The challenge goes, can you capture that story on camera while driving at pace?

Sometimes our lightning fast digit action is rewarded with a photo that should surely win the National Geographic reward of brilliance? But most times we press replay and find a blurred and crappy composition type photo with a telephone pole directly in front of the subject we were aiming for. That’s about when we demand that our husbands stop the vehicle immediately and reverse at speed – usually done with a good amount of muttering and moaning – and hope like hell our photo moment is still there! And if not, the blame is almost always shifted entirely onto the driver for driving far to bloody fast! Surely he knows by now he has wife who likes to take photos?!

Army Convoy

For the last 2 months, we have been on the road. We’re in the thick of weddings and have been motoring all over the countryside! We’ve covered 3 countries so far and my little house on a little sugarcane estate is beckoning wildly! Lots of blogs – regular one’s – coming your way! Internet permitting! And in about 10 days time! We’re not quite finished with the road trip!

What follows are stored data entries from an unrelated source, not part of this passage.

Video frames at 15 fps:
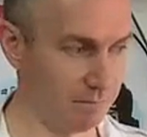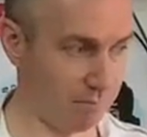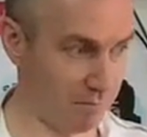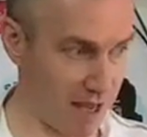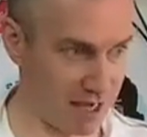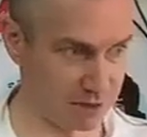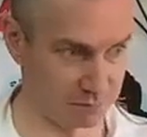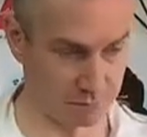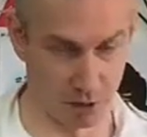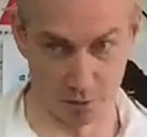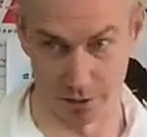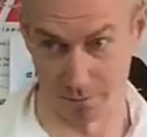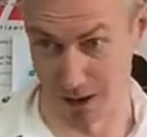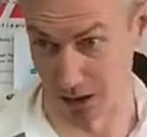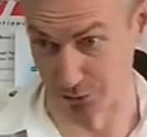
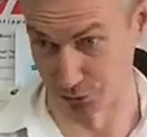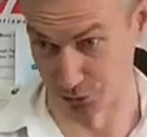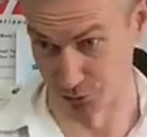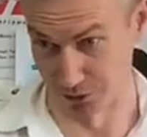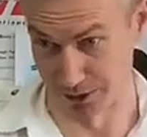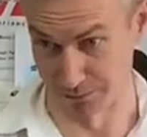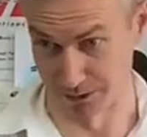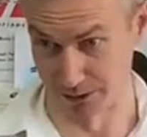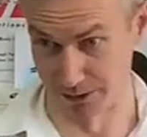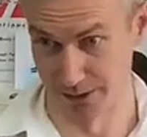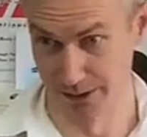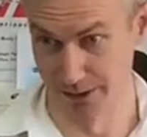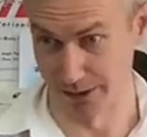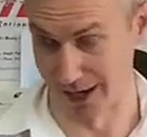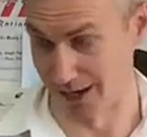fast-flowing mountain streams
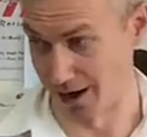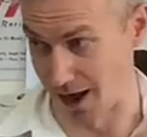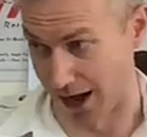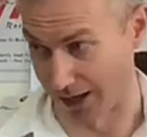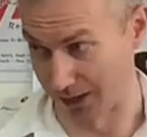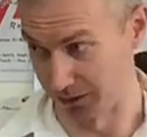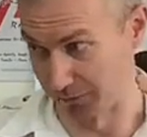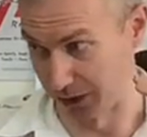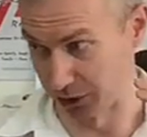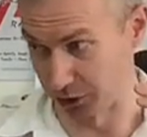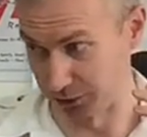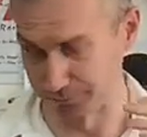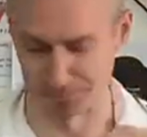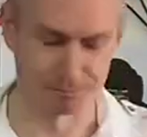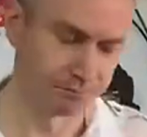at high
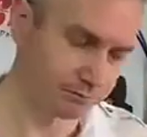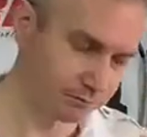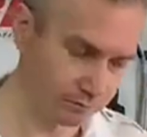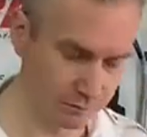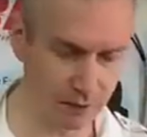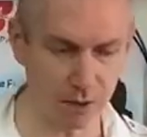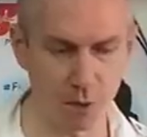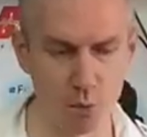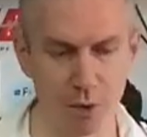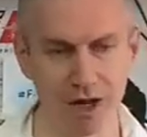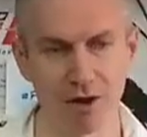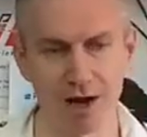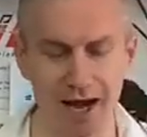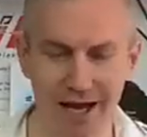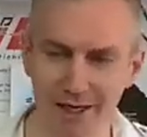elevation.
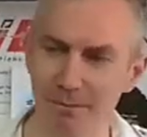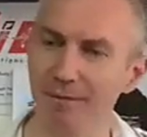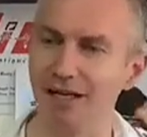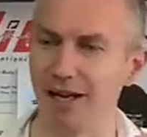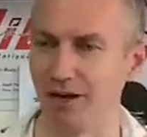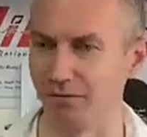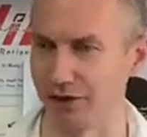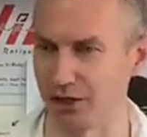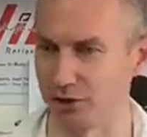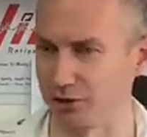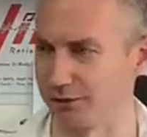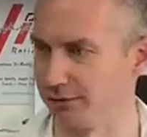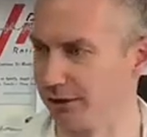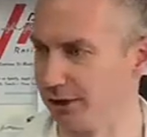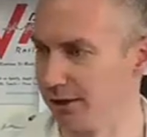Well, high to mid
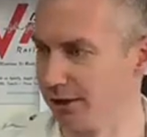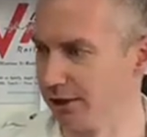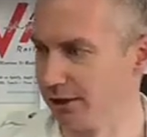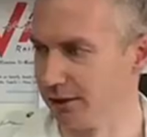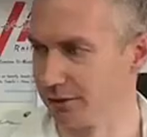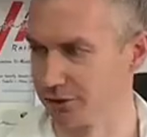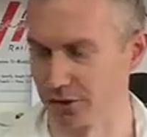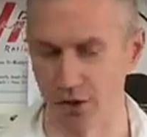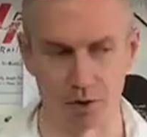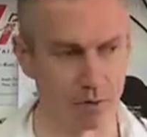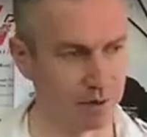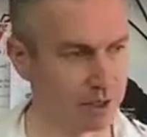elevation. So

While I have plenty of stories to tell, the one bit I cannot ignore is the actual traveling itself! The roads in Mozambique are a feast to the eyes. During the war, (which ended 21 years ago) most of the population moved to the city centres and towns, or to the main road. And to this day, the road is where all the action is!

On Patrol

Due to the unrest in the country a couple months ago, there is a compulsory army convoy on the road which links central Mozambique to the South. The unrest started when the ex rebel contingent oiled up their guns and took out a few freightliners on the long and lonely road between the Save river and Muxungue. An army convoy was soon put in place to safely escort the civilian vehicles from one point to the other.

Truck Attack

A truck that was attacked while en route to Beira

Ever since the convoy started, the two towns have been buzzing with business. Food, drinks and many other services(of all types) are for sale at these 2 points!

Convoy Bus

Maximising the load capacity!

Fish mongers

Selling fresh and dried fish

Pad kos

Rat kebabs – usually available during the Winter months. Entire habitats are burnt to aid the capture of these rodents.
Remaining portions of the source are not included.